Ianes: la “carriera” dell’insegnante di sostegno piace ai genitori, non ai docenti

da Redattore sociale

Ianes: la “carriera” dell’insegnante di sostegno piace ai genitori, non ai docenti

Domani e sabato X Convegno Erickson “La qualità dell’integrazione scolastica e sociale”: esauriti i 4.750 posti. I risultati del sondaggio on line sul futuro del sostegno. Il presidente Ianes: il 70% di insegnanti contrari a ruolo e formazione separati. Ma i genitori sono favorevoli

ROMA – E’ “tutto esaurito” già da due settimane il convegno Erickson su “La qualità dell’integrazione scolastica e sociale”, in programma per domani e sabato a Rimini. Prenotati i 4.750 posti del Palacongressi che lo ospiterà. “In parte perché è la decima edizione e ha un valore simbolico – ci spiega stamattina Dario Ianes, presidente delle edizioni Erickson – ma in parte anche perché c’è una rinnovata fiducia da parte degli insegnanti, passata la fase di contestazione forte della Buona Scuola: fiducia alimentata forse dalle assunzioni dei precari, dal bonus o dalla percezione generale che qualcosa si stia movendo”.

Il “nuovo” insegnante di sostegno, genitori favorevoli Tanti i temi sul tavolo, “tutti quelli a noi più cari dall’inizio della nostra storia – riferisce Ianes – ma uno in particolare mi interessa: l’evoluzione dell’insegnante di sostegno”. A questo proposito, ricorda, “nella Buona scuola è prevista la delega al governo: a quanto pare, si sta cercando di utilizzare il disegno di legge di Fish e Fand, di cui riconosco molti aspetti positivi, ma contesto, insieme a quasi tutti i docenti di Pedagogia speciale, l’idea di creare un percorso universitario e un ruolo separato”. E’ questa infatti una delle più importanti e più discusse proposte di Fish e Fand, “che pare stia entrando nella delega che Faraone vuole portare come decreto”, riferisce Ianes.

70% di insegnanti contrari a “carriere separate”. A questo tema sarà dedicata la tavola rotonda di sabato pomeriggio, in occasione della quale Ianes illustrerà anche i risultati di un sondaggio che ha lanciato on line nei giorni scorsi: “ho posto due domande – ci riferisce – la prima sul percorso universitario distinto per l’insegnante di sostegno e la seconda sul ruolo separato. Hanno risposto 2.020 persone – ci dice – e sono emerse posizioni differenti: in generale, il 70% circa è contrario all’una e all’altra ipotesi”. Interessante però che “se disaggreghiamo i dati di insegnanti e genitori, questi ultimi rovesciano del tutto il risultato, dichiarandosi per lo più a favore tanto della separazione del ruolo quando della differenziazione del percorso formativo. C’è insomma una vera e propria frattura tra chi opera professionalmente nel mondo della scuola e chi invece ne usufruisce come utente. Una frattura che va ricomposta”.

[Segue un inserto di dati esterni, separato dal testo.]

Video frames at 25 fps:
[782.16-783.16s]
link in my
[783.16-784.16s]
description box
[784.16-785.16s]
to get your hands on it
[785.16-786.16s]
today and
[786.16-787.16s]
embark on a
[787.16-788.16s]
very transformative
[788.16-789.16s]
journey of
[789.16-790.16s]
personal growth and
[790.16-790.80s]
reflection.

Serve competenza, ma per tutti. Perché i genitori siano tanto favorevoli a questa idea della separazione, Inaes lo spiega così: “per i familiari, come pure per i promotori del disegno di legge, avere un insegnante specifico che compia la scelta del sostegno fin dall’inizio della sua carriere è garanzia di motivazione, qualità, continuità e quindi integrazione. Per noi, invece, si verificherebbe una spaccatura strutturale tra insegnante ‘normale’e e ‘speciale’, accentuando quei meccanismi di microespulsione e di ‘dentro-fuori’ che già troppo spesso si verificano nelle nostre scuole. Se il disegno di legge dovesse essere accolto – spiega ancora Ianes – ai nostri studenti di scienze della formazione primaria e secondaria dovremmo dire di scegliere, dopo i primi tre anni comuni, tra il biennio di specializzazione per insegnanti curriculari e quello destinato invece al sostegno. Noi crediamo invece che, anche in linea con gli altri paesi europei, il superamento dell’istruzione ‘speciale’ debba portare anche il superamento di questa separazione tra docenti: prima si diventa insegnanti a tutti gli effetti, poi ci si specializza”.

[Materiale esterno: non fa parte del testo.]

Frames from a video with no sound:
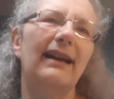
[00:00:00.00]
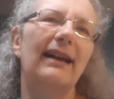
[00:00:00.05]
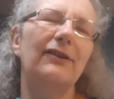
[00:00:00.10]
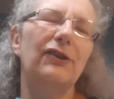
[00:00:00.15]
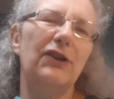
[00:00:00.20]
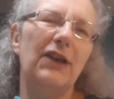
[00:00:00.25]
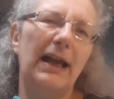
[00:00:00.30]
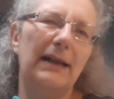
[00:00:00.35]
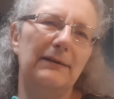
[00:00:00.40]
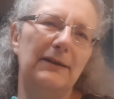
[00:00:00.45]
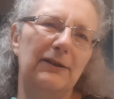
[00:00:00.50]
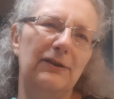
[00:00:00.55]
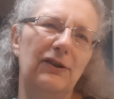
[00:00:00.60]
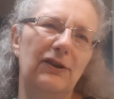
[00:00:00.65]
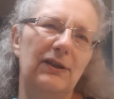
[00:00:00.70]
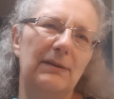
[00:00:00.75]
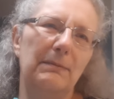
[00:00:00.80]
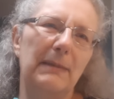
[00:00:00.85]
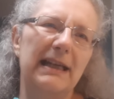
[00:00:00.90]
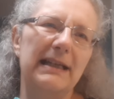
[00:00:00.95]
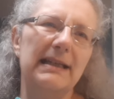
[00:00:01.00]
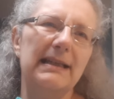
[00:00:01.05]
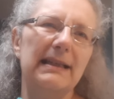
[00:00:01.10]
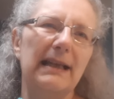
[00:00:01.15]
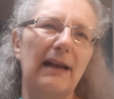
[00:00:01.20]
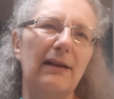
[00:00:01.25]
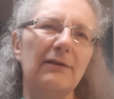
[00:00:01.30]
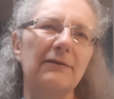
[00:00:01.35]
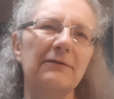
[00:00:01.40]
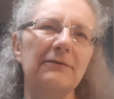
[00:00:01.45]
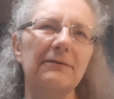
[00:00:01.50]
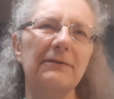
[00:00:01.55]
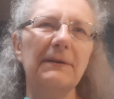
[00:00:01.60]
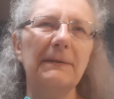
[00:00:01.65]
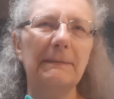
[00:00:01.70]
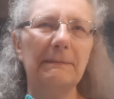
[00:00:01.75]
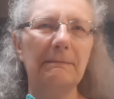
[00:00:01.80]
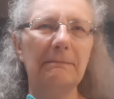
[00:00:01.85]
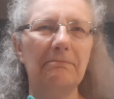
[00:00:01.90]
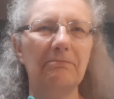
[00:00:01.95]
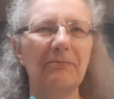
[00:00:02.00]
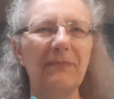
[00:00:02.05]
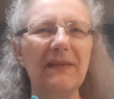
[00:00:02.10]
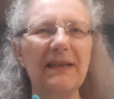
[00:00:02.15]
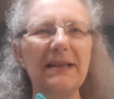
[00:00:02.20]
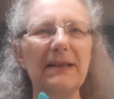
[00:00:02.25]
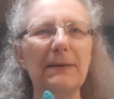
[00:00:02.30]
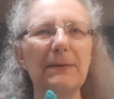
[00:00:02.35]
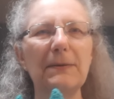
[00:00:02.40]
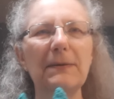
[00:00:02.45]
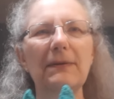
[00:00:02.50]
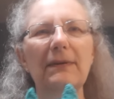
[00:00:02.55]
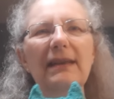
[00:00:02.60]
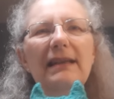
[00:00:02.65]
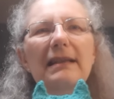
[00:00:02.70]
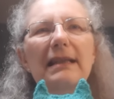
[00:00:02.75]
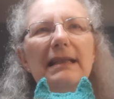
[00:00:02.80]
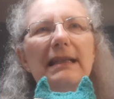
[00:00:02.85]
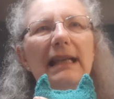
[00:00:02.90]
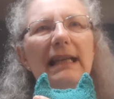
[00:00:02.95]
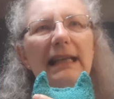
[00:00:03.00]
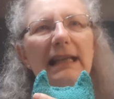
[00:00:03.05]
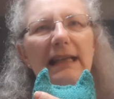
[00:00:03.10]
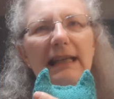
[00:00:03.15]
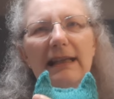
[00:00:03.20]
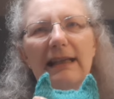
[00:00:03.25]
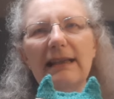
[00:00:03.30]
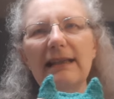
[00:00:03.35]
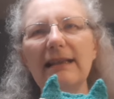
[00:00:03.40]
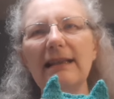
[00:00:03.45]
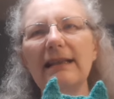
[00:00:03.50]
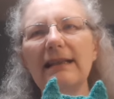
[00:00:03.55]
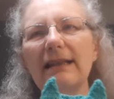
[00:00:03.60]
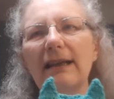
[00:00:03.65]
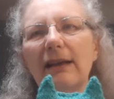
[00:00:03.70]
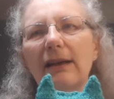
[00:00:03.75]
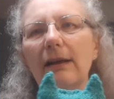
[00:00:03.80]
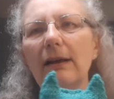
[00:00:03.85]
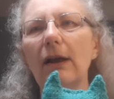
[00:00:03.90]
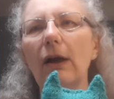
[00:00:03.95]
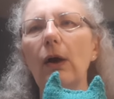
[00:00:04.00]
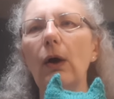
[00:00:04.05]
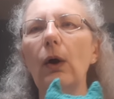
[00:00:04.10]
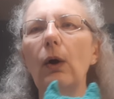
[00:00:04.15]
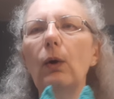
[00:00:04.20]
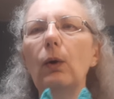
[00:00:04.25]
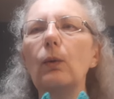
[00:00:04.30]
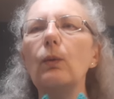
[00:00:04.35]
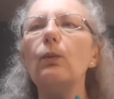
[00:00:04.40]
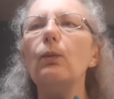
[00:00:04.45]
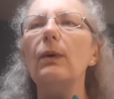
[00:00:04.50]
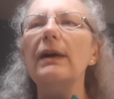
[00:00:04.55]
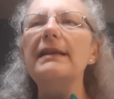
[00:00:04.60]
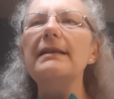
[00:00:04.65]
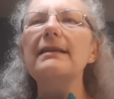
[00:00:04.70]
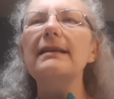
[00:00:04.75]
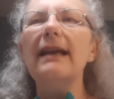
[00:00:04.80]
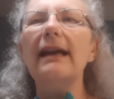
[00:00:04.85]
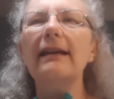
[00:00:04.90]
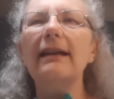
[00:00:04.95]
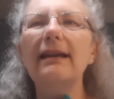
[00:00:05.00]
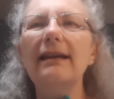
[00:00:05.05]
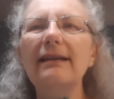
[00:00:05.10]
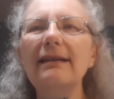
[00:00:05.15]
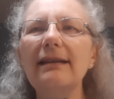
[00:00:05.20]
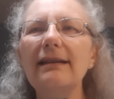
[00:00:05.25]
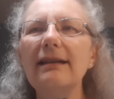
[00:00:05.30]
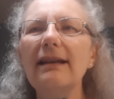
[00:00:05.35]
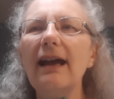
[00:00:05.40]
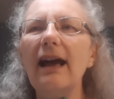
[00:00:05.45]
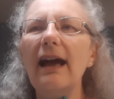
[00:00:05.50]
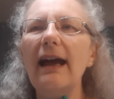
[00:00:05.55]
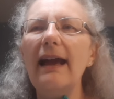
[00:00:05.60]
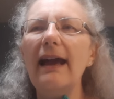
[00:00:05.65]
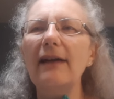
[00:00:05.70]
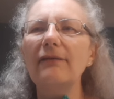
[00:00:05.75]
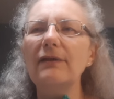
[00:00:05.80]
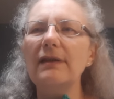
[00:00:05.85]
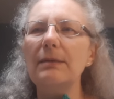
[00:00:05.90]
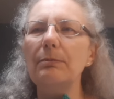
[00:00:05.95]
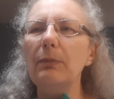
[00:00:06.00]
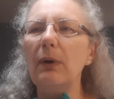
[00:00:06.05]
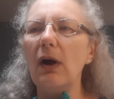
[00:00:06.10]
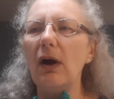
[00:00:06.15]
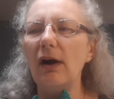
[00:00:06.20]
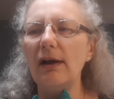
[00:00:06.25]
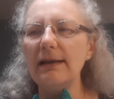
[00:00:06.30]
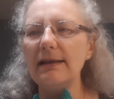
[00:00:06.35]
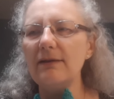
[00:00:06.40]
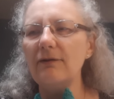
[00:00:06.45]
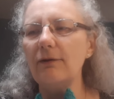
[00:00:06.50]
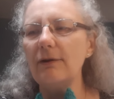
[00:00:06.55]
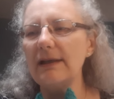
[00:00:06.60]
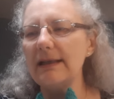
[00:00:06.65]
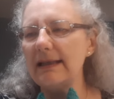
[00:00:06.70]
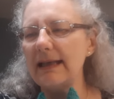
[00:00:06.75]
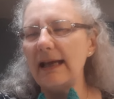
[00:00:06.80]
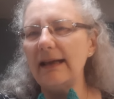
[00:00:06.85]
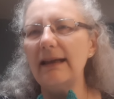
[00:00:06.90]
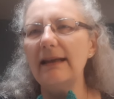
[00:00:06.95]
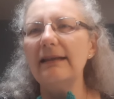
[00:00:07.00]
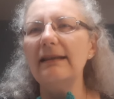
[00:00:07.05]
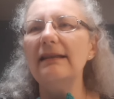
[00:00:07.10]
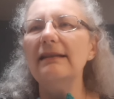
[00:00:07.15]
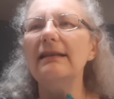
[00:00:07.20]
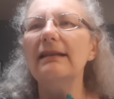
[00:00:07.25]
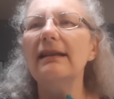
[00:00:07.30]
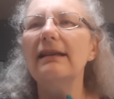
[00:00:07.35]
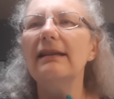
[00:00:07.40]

challenged myself. So this is, oh, one second. I have to pause for a second.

Come prima, più di prima. Certo, di casi infelici nelle ultime settimane se ne sono verificati tanti: scuole che non hanno saputo accogliere ragazzi con problemi di salute o relazionali e hanno scelto di “esclude”, anziché includere. Di qui, probabilmente, la forte esigenza, da parte delle famiglie, di una maggiore qualità del sostegno. “Comprendo e condivido – commenta Ianes – e sono convinto che un altro modo di fare sostegno sia possibile e necessario. Penso però che il problema, in particolare quello che riguarda più spesso gli studenti con autismo, si risolva aumentando il livello di competenza per tutti gli insegnanti, non solo per qualcuno. Chi manda il ragazzo disabile fuori dalla classe è infatti l’insegnante curriculare, che con lui non sa come comportarsi. Dobbiamo fare come prima, ma più di prima”. (cl)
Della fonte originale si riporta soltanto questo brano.